After rummaging through the ship, you walk back to your cave, and again pass the banana and mango groves, the square of rocks, and the circle and crescent. Now you see them differently. Did the wind blow seeds into neat rows of fruit trees, or did a shipwrecked sailor plant them? How about those piles of stones? Not just the big square, but the circle and the crescent, too? Once it’s crystal clear that some things on the island—the ship and its contents—are the result of intelligent design, you have to reevaluate other features of the island. Now possible explanations include not only nature and luck, but mind and purpose, too.18 Yet how do you decide if something is more likely accounted for by intelligence rather than the natural forces that also are at play on the island?

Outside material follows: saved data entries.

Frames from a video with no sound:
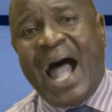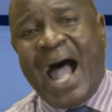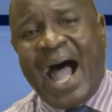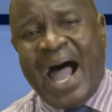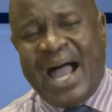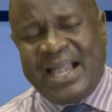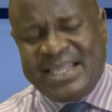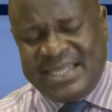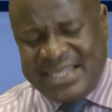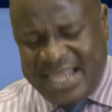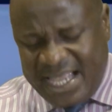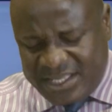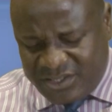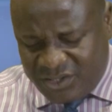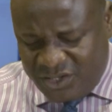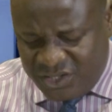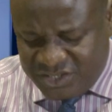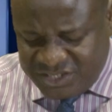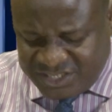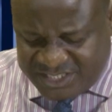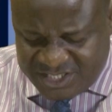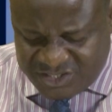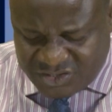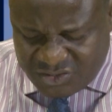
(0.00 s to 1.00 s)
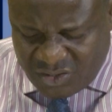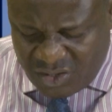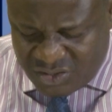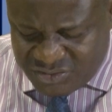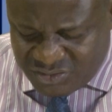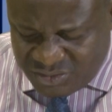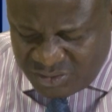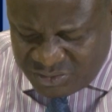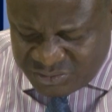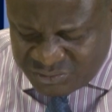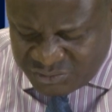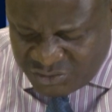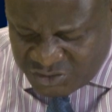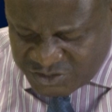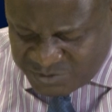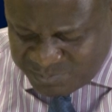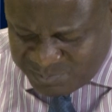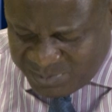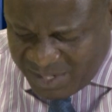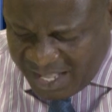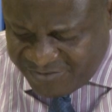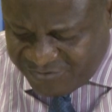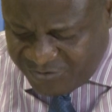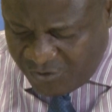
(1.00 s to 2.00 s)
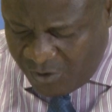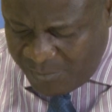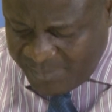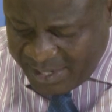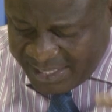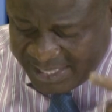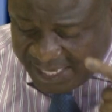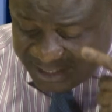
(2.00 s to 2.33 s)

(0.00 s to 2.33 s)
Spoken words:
and let us discuss on those platforms. AndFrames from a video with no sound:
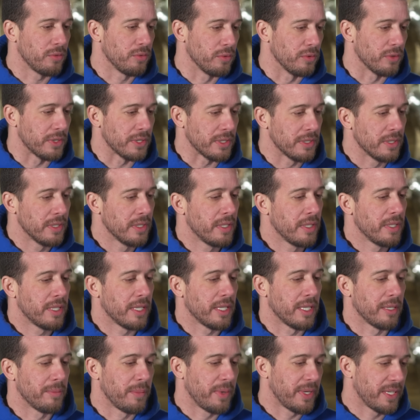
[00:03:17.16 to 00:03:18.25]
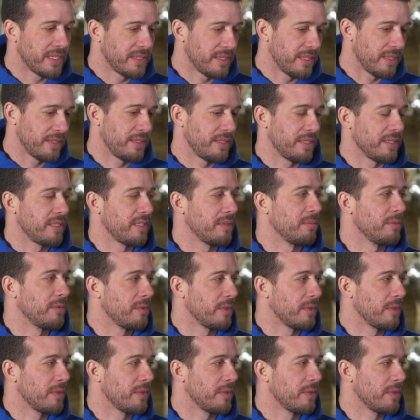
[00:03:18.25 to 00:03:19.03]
cooling, and it makes this system,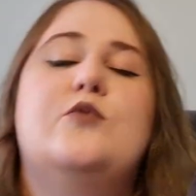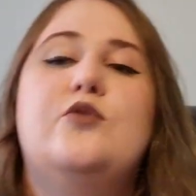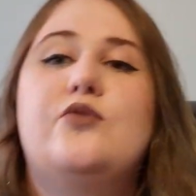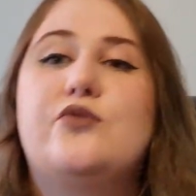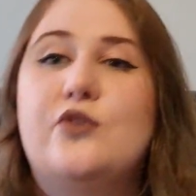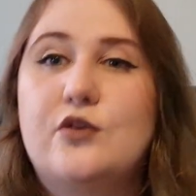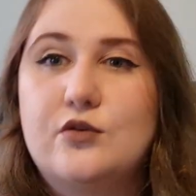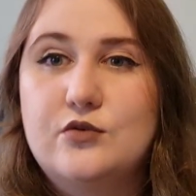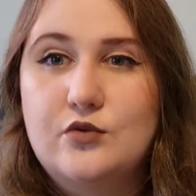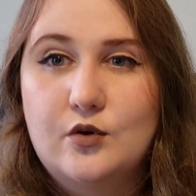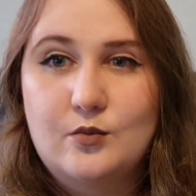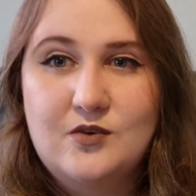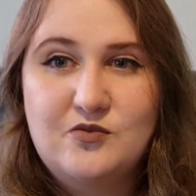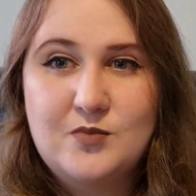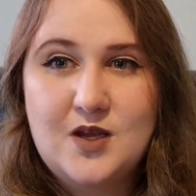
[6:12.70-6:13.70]
also
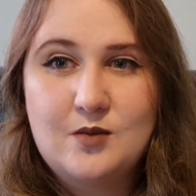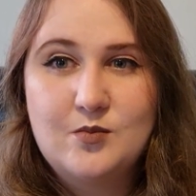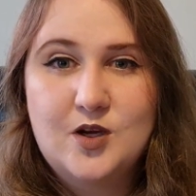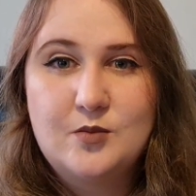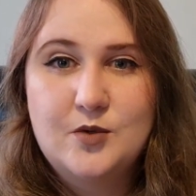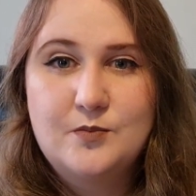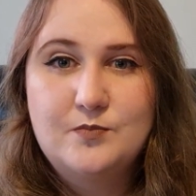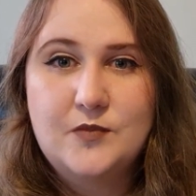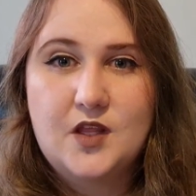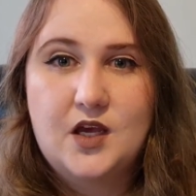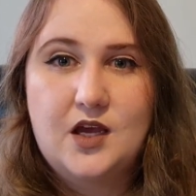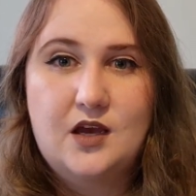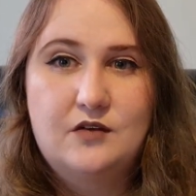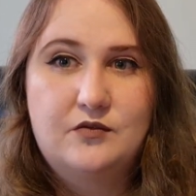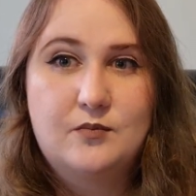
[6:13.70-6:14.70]
not with me at the moment, I
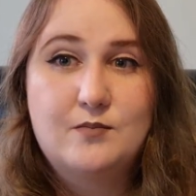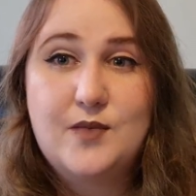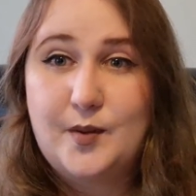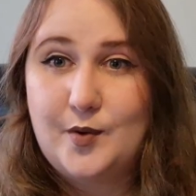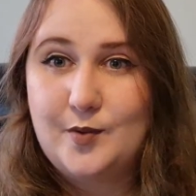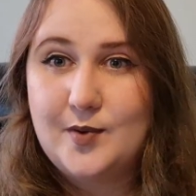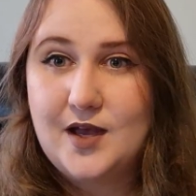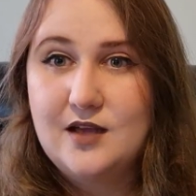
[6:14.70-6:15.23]
have memo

Here’s one way. Design is the purposeful arrangement of parts.19 Rational agents can coordinate pieces into a larger system (like the ship) to accomplish a purpose. Although sometimes the purpose of the sys
tem is obscure to an observer who stumbles upon it, so the design goes unrecognized,20 usually the purpose can be discerned by examining the system. What’s more, the arrangement of the pieces is frequently one that is quite unlikely to occur by chance. So if something on the island now looks as if it might have served some palpable objective, and if it seems quite unlikely to be the result of chance, you decide that the best explanation may be that it was purposely arranged that way.

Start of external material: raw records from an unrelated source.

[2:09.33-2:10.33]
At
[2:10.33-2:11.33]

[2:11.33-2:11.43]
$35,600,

With those considerations in mind, you now judge that the mango grove is very likely to have been purposely planted. The purpose would be to provide a supply of food, and the probability of the mango trees’ growing in five neatly spaced rows of seven seems quite low. However, although suspicious-looking, the two rows of banana trees might just be a coincidence. Flukes do happen, even when an intelligent agent is around, so it’s hard to tell for sure. The crevice in the mountain you are using as a base is not an uncommon natural occurrence—no reason to suspect design there. The square, three-layered stone pile is presumptively an incomplete or dismantled makeshift shelter; the four-foot circle of rocks is most probably some old campsite, rather than the aftermath of a lightning strike. But instead of a second campsite where some of the rocks were washed away, the small crescent of rocks might really be a fortuitous arrangement. After all, there are a lot of other rocks around, and some simple pattern or other might pop up just by chance.

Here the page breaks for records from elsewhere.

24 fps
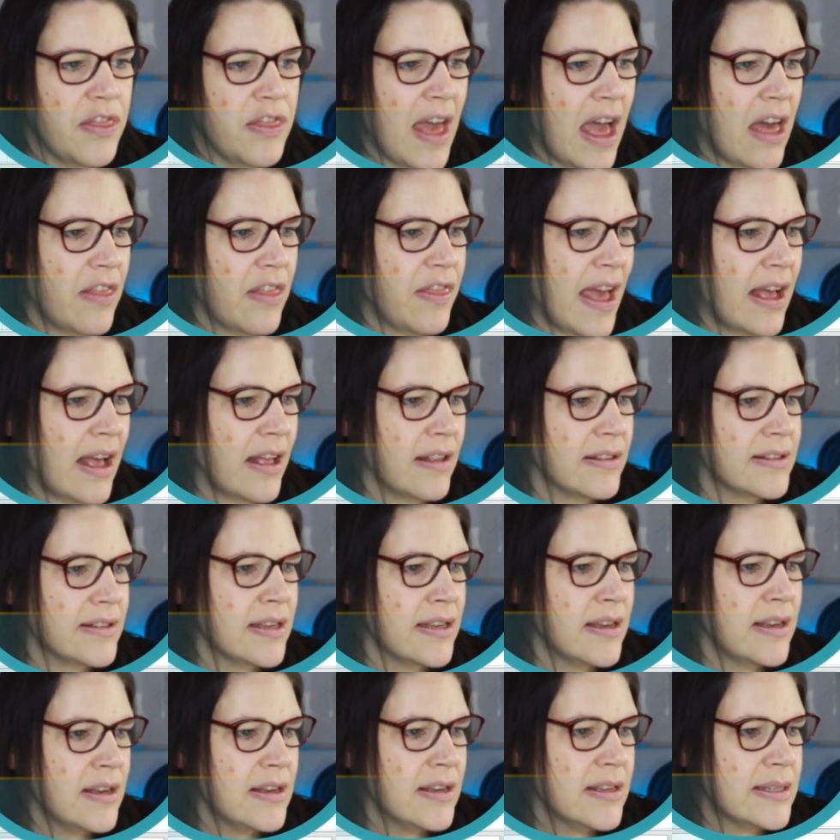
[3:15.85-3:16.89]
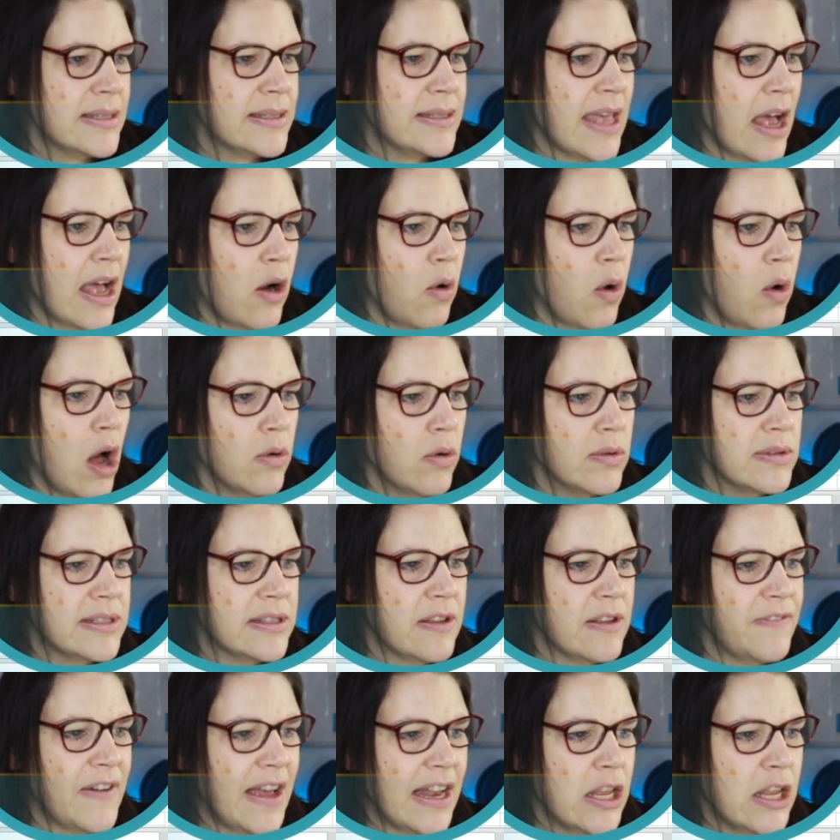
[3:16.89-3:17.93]
that cell holds
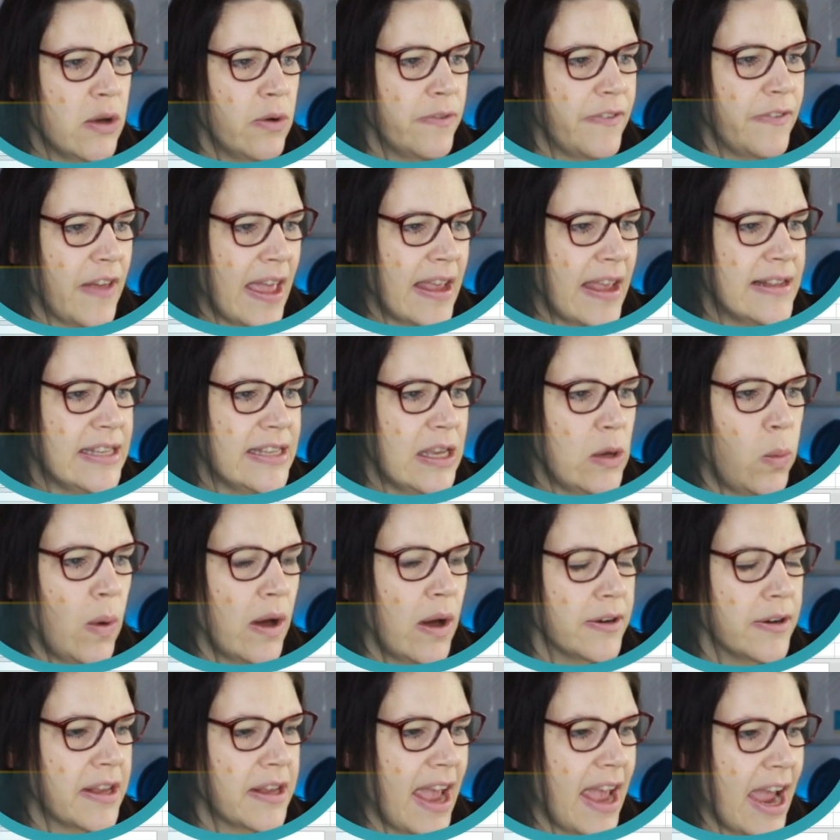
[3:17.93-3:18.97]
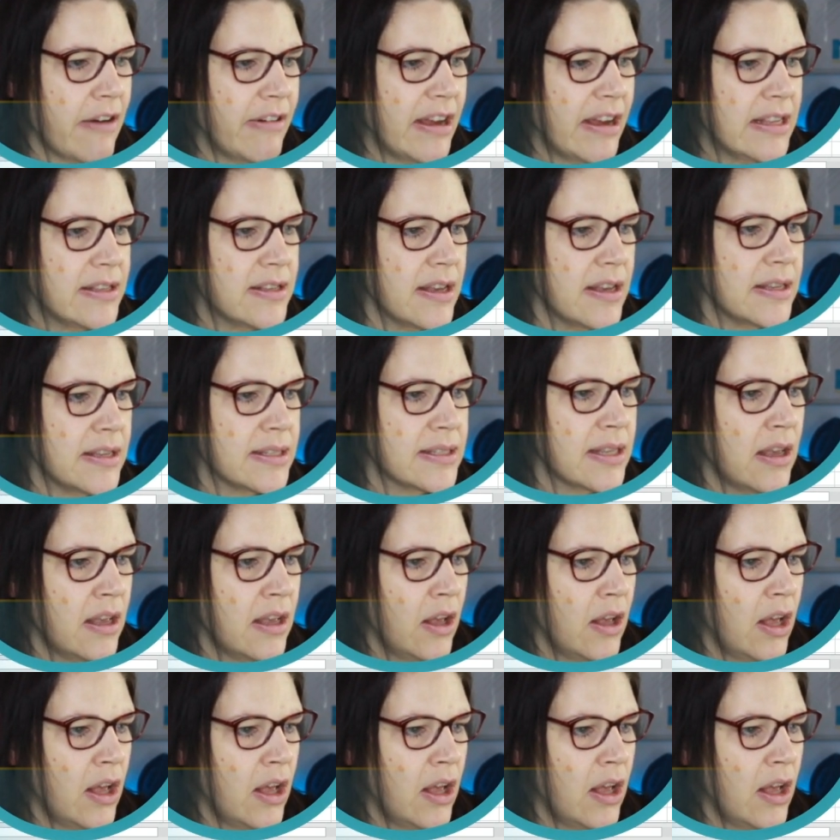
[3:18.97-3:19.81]
the value of 81 characters.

You would make inferences based on your experience of the likelihood of some event happening by chance. You might be wrong in some cases, when your estimation is off. What’s more, new evidence (such as discovering that the crescent is actually part of a large circle of rocks—a second campsite—the rest of which were covered by sand) could affect a conclusion, just as the new evidence of the discovery of the ship affected your judgments. Your level of confidence in design for different cases could range widely, from sneaking suspicion to utter certainty. As the estimated probability of serendipity decreases and the clarity of the purpose of the arrangement increases, your confidence in design would also increase. The stone crescent may be a fluke; the makeshift shelter almost certainly isn’t. The wrecked ship itself, never.